Bug 2653 - fn-escape-html-uri-20 is misencoded
Summary: fn-escape-html-uri-20 is misencoded
Status: CLOSED FIXED
Alias: None
Product: XML Query Test Suite
Classification: Unclassified
Component: XML Query Test Suite (show other bugs)
Version: 0.8.4
Hardware: PC Windows XP
: P2 normal
Target Milestone: ---
Assignee: Carmelo Montanez
QA Contact:
URL:
Whiteboard:
Keywords:
Depends on:
Blocks:
 
Reported: 2006-01-05 16:54 UTC by Michael Kay
Modified: 2006-06-22 12:59 UTC (History)
0 users

See Also:


Attachments

Description Michael Kay 2006-01-05 16:54:36 UTC
It seems that the source file for query fn-escape-html-uri-20 is encoded in
iso-8859-1 rather than utf-8.
Comment 1 Michael Kay 2006-01-05 17:03:50 UTC
Also applies to fn-escape-html-uri-21, except that in this case the Euro symbol
is encoded as x80, which is some MS-Windows codepage encoding, I think.
Comment 2 Michael Kay 2006-01-06 15:46:57 UTC
Note that in fn-escape-html-uri-21, the results are wrong as well.
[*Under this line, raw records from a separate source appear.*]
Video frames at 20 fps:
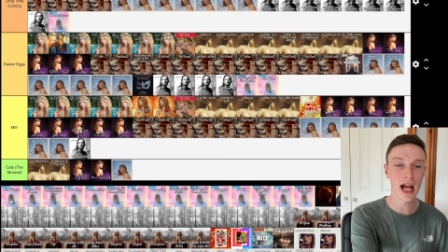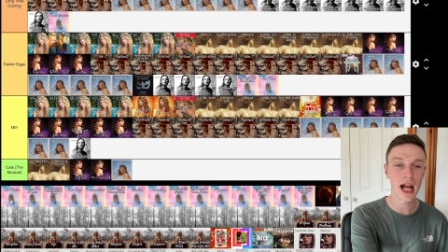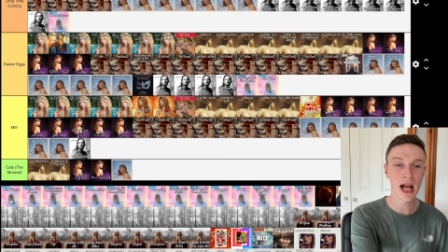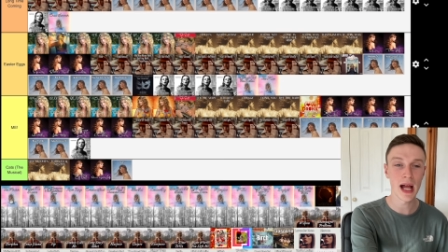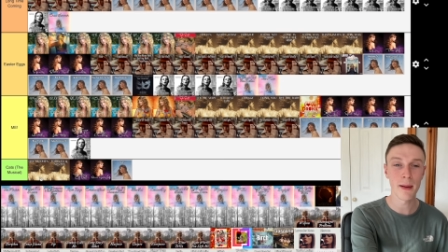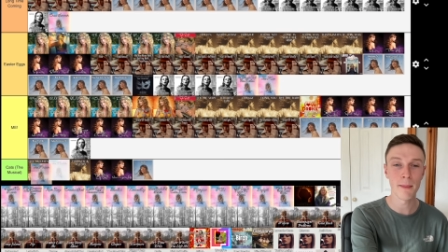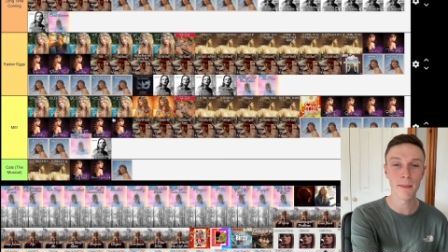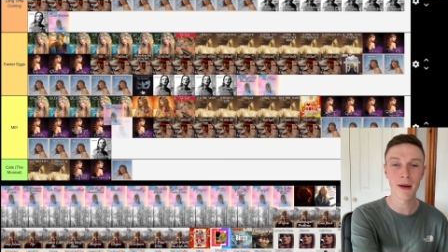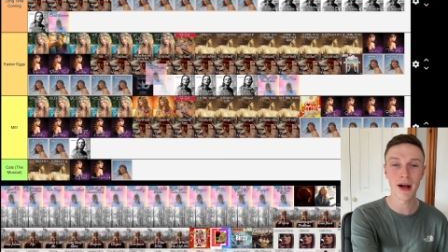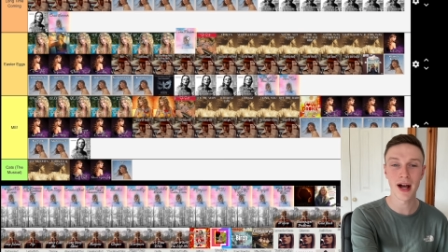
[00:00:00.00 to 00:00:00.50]

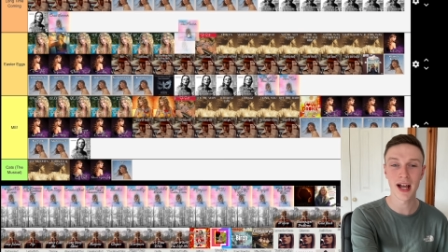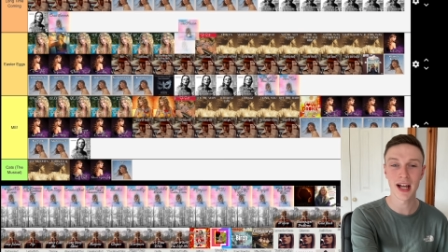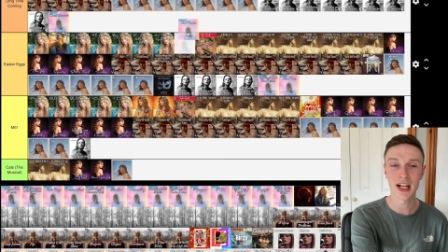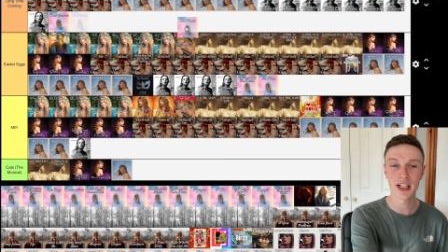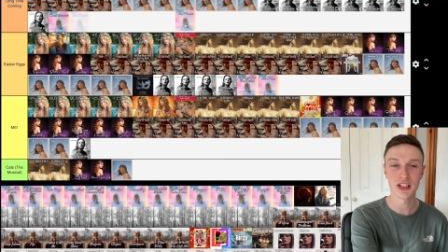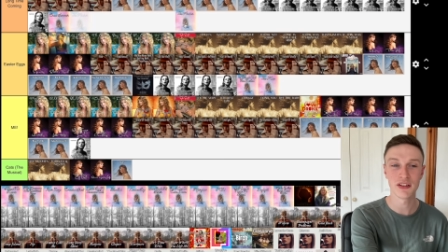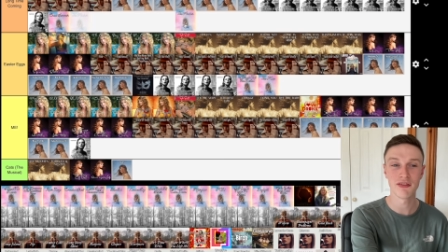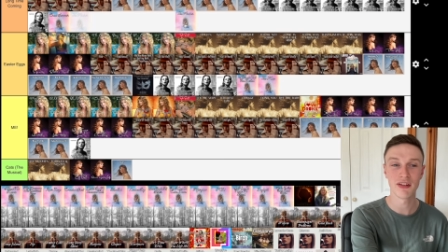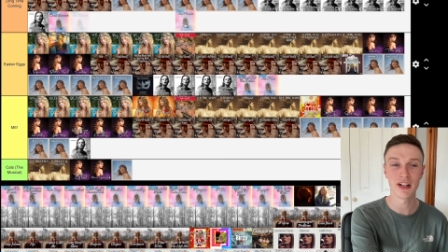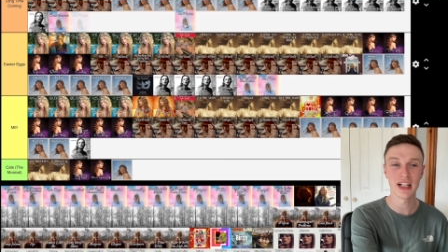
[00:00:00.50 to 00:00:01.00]
um, I
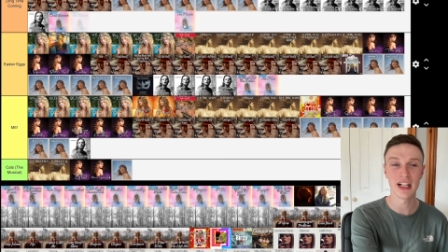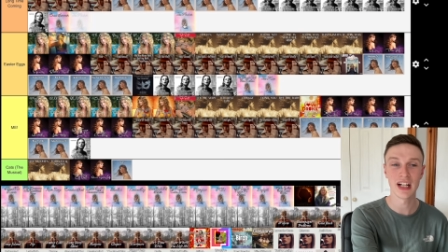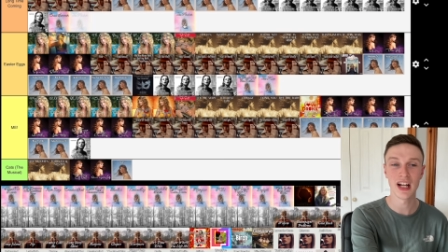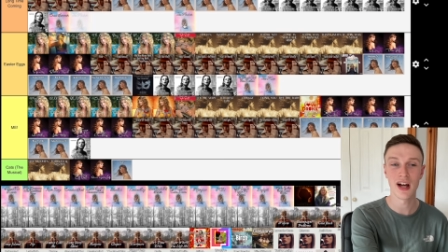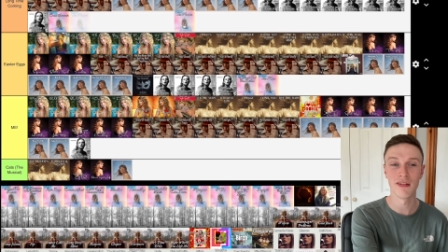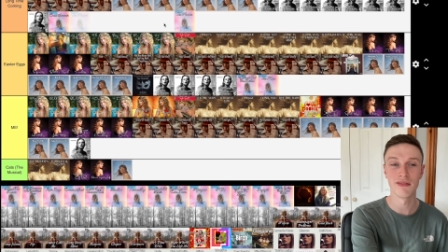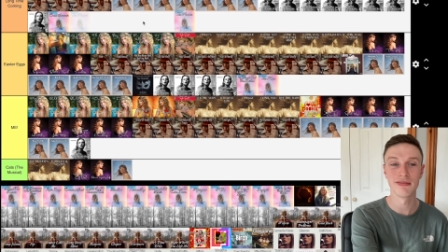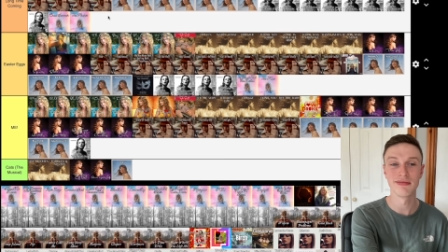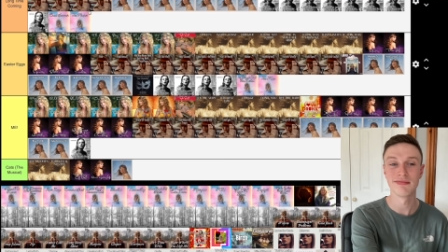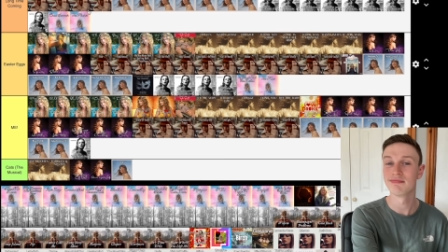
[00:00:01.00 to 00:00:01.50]
actually really
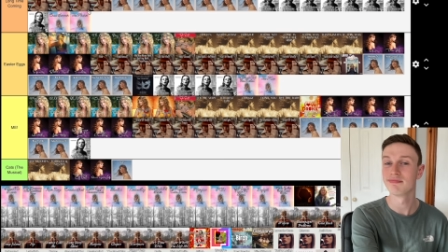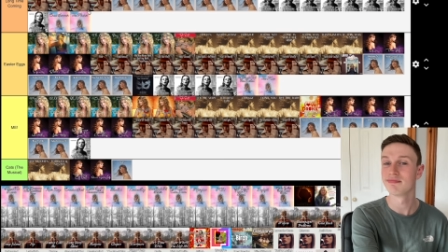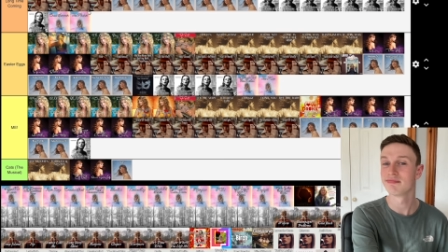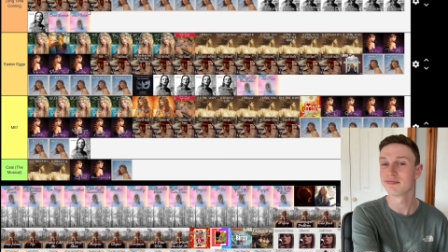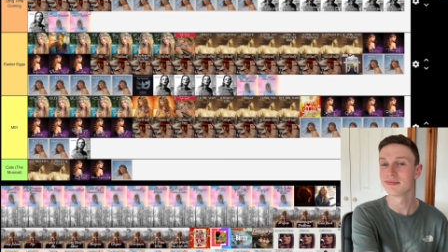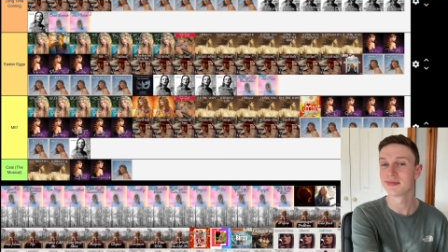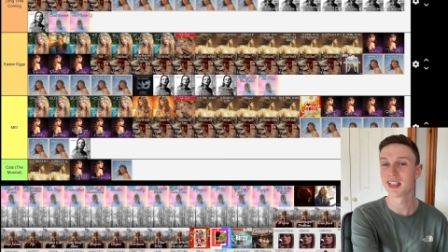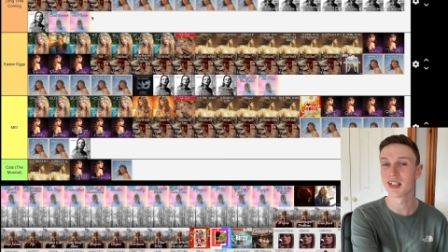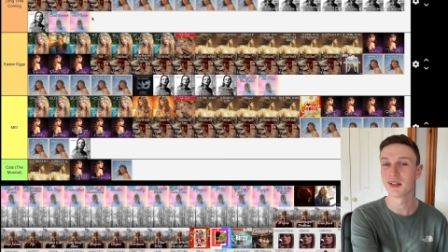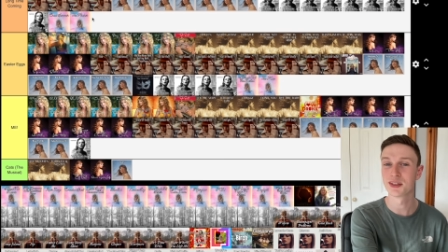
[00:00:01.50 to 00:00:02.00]
love.
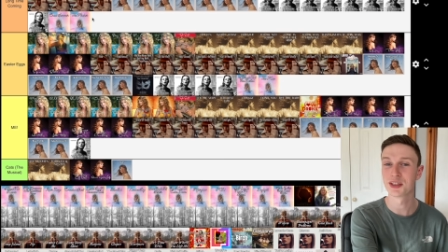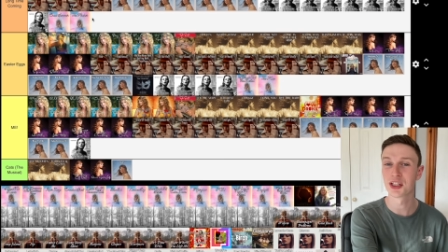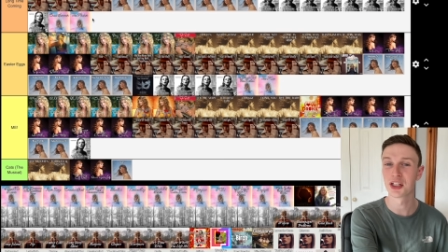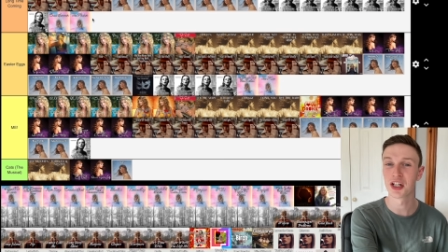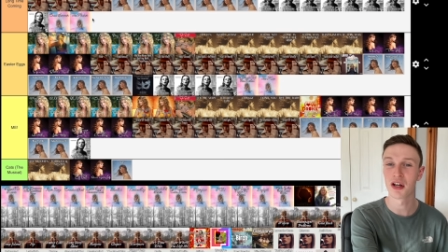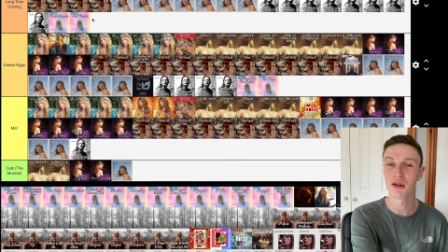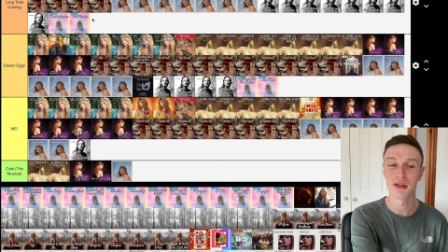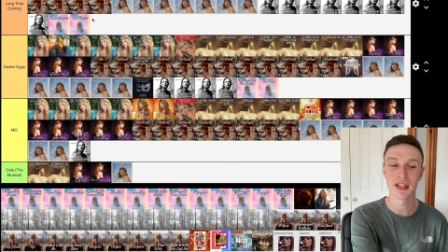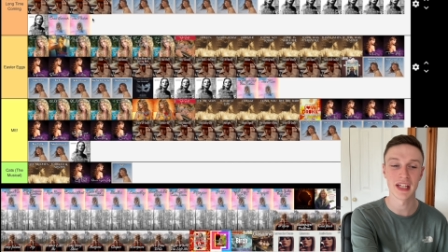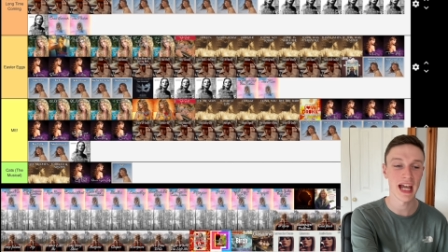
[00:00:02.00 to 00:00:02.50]
So it's going to
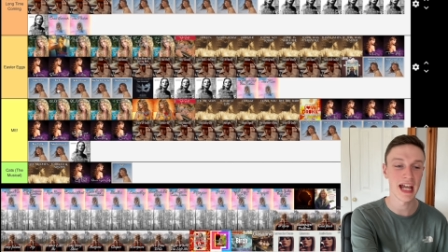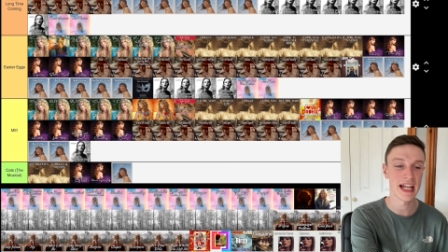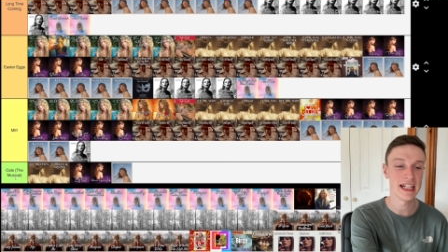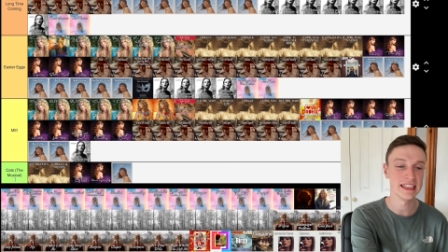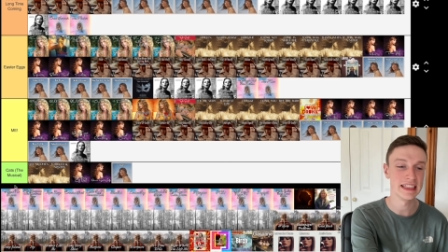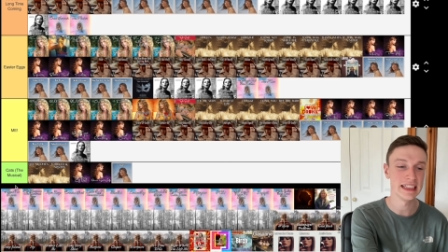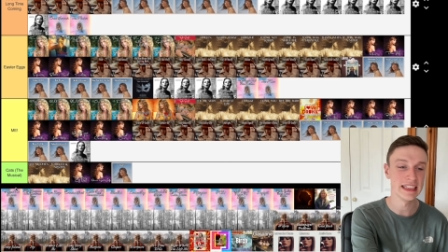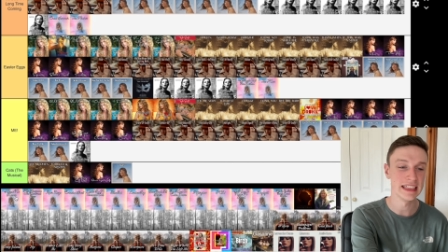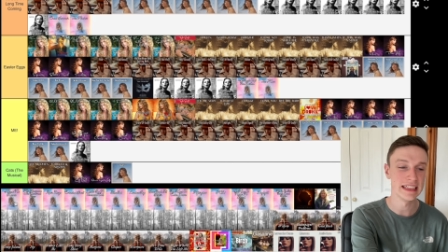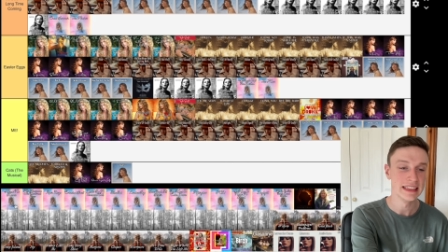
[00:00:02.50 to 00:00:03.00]
go in the A
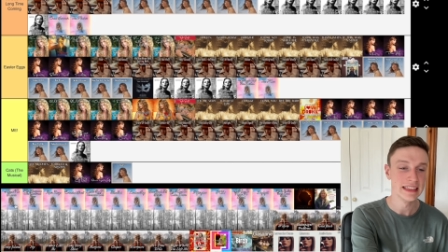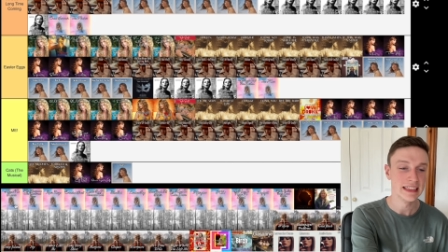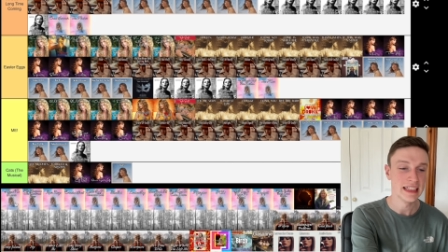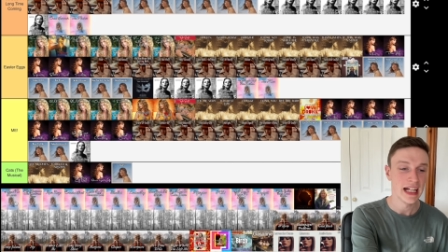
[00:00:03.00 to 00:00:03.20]
tier.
The correct
%HH escaping of the Euro symbol (Unicode x20AC) is %E2%82%AC.
Comment 3 Carmelo Montanez 2006-01-26 18:55:16 UTC
Mike:

Really having a hard time with this.  Do you have a proposed solution?

Thanks,
Carmelo
Comment 4 Michael Kay 2006-03-09 17:02:15 UTC
This is still incorrect in 0.8.6.

The simplest solution is to replace the "e-acute" character in the first query with a character reference &_#xe9; (no underscore), and the Euro symbol with &_#x20AC; That way, the encoding of the file containing the query won't matter any more.
Comment 5 Michael Kay 2006-03-09 17:11:25 UTC
Moreover, the expected results for fn:escape-html-uri-21 are wrong. The escape sequence %C2%80 is the UTF-8 representation of the codepoint hex 80. But there is no Unicode character assigned to this codepoint. The mistake seems to have arisen because hex 80 is the representation of the Euro symbol in some proprietary Windows character set.

The correct results are 

example%E2%82%ACexample
Comment 6 Carmelo Montanez 2006-03-16 19:05:43 UTC
Mike:

Thanks for the suggestion.  I did teh changes as suggested.  Hopefully that will do the trick.  Please close the bug when able to verify and if in agreement.

Carmelo
Comment 7 Michael Kay 2006-04-26 18:55:05 UTC
These two tests are still wrong in 0.90.

In fn-escape-html-uri-20, the test is

fn:escape-html-uri("exampleé€example")

and the correct result should be

example%C3%A9%E2%82%ACexample

In fn-escape-html-uri-21, the query still contains a character encoded as x80 which is an incorrect encoding of the Euro character. To eliminate encoding problems, I suggest writing the character as &_#x20AC.
Comment 8 Carmelo Montanez 2006-05-02 19:43:23 UTC
Michael:

At some point, I did fixed these two devils and somehow they got lost.
Resubmitted new results for fn-escape-html-uri-20 and new results
and query for fn-escape-html-uri-21.

Thanks,
Carmelo